◆ EXERCISE BRIEF ◆
Would you restate the entries below word for word, starting at the first line and ending with the one that has "[00:03:29.57]"?

◆ THE INPUT ◆
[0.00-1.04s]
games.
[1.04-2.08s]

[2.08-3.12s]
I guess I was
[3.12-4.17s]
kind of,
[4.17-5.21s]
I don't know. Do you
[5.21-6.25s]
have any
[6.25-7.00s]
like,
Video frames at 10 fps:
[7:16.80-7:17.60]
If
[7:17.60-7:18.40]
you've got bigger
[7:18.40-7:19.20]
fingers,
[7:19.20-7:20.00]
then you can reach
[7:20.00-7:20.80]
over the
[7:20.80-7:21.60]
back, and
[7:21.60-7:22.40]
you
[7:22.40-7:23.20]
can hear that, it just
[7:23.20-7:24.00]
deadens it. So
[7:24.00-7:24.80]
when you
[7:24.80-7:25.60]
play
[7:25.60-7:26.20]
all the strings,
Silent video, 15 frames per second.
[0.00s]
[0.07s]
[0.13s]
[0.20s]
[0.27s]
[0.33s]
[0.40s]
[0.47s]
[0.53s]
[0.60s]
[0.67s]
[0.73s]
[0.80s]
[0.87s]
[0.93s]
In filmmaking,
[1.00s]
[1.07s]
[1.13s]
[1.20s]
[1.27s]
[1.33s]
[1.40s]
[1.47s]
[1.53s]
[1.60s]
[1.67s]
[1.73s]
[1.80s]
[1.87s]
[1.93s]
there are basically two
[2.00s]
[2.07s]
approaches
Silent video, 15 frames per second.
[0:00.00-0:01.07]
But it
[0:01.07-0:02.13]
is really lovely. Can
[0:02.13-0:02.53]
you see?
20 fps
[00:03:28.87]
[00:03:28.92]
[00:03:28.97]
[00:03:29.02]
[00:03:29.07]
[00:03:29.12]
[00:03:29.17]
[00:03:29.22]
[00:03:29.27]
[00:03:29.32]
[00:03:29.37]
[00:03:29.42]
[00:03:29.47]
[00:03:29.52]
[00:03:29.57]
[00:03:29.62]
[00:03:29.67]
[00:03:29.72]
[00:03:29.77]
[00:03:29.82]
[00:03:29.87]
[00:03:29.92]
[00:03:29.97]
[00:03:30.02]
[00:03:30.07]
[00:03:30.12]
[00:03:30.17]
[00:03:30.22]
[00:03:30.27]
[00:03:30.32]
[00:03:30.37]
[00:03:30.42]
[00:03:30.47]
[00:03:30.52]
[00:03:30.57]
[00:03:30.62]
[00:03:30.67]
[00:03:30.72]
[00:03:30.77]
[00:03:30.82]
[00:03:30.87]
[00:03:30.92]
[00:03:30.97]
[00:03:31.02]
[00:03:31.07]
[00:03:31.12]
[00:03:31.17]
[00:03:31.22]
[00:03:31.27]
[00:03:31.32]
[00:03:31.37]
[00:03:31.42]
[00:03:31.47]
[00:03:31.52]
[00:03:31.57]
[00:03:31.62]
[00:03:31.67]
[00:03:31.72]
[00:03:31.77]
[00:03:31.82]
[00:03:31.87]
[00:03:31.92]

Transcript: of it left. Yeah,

◆ RESPONSE ◆
[0.00-1.04s]
games.
[1.04-2.08s]

[2.08-3.12s]
I guess I was
[3.12-4.17s]
kind of,
[4.17-5.21s]
I don't know. Do you
[5.21-6.25s]
have any
[6.25-7.00s]
like,
Video frames at 10 fps:
[7:16.80-7:17.60]
If
[7:17.60-7:18.40]
you've got bigger
[7:18.40-7:19.20]
fingers,
[7:19.20-7:20.00]
then you can reach
[7:20.00-7:20.80]
over the
[7:20.80-7:21.60]
back, and
[7:21.60-7:22.40]
you
[7:22.40-7:23.20]
can hear that, it just
[7:23.20-7:24.00]
deadens it. So
[7:24.00-7:24.80]
when you
[7:24.80-7:25.60]
play
[7:25.60-7:26.20]
all the strings,
Silent video, 15 frames per second.
[0.00s]
[0.07s]
[0.13s]
[0.20s]
[0.27s]
[0.33s]
[0.40s]
[0.47s]
[0.53s]
[0.60s]
[0.67s]
[0.73s]
[0.80s]
[0.87s]
[0.93s]
In filmmaking,
[1.00s]
[1.07s]
[1.13s]
[1.20s]
[1.27s]
[1.33s]
[1.40s]
[1.47s]
[1.53s]
[1.60s]
[1.67s]
[1.73s]
[1.80s]
[1.87s]
[1.93s]
there are basically two
[2.00s]
[2.07s]
approaches
Silent video, 15 frames per second.
[0:00.00-0:01.07]
But it
[0:01.07-0:02.13]
is really lovely. Can
[0:02.13-0:02.53]
you see?
20 fps
[00:03:28.87]
[00:03:28.92]
[00:03:28.97]
[00:03:29.02]
[00:03:29.07]
[00:03:29.12]
[00:03:29.17]
[00:03:29.22]
[00:03:29.27]
[00:03:29.32]
[00:03:29.37]
[00:03:29.42]
[00:03:29.47]
[00:03:29.52]
[00:03:29.57]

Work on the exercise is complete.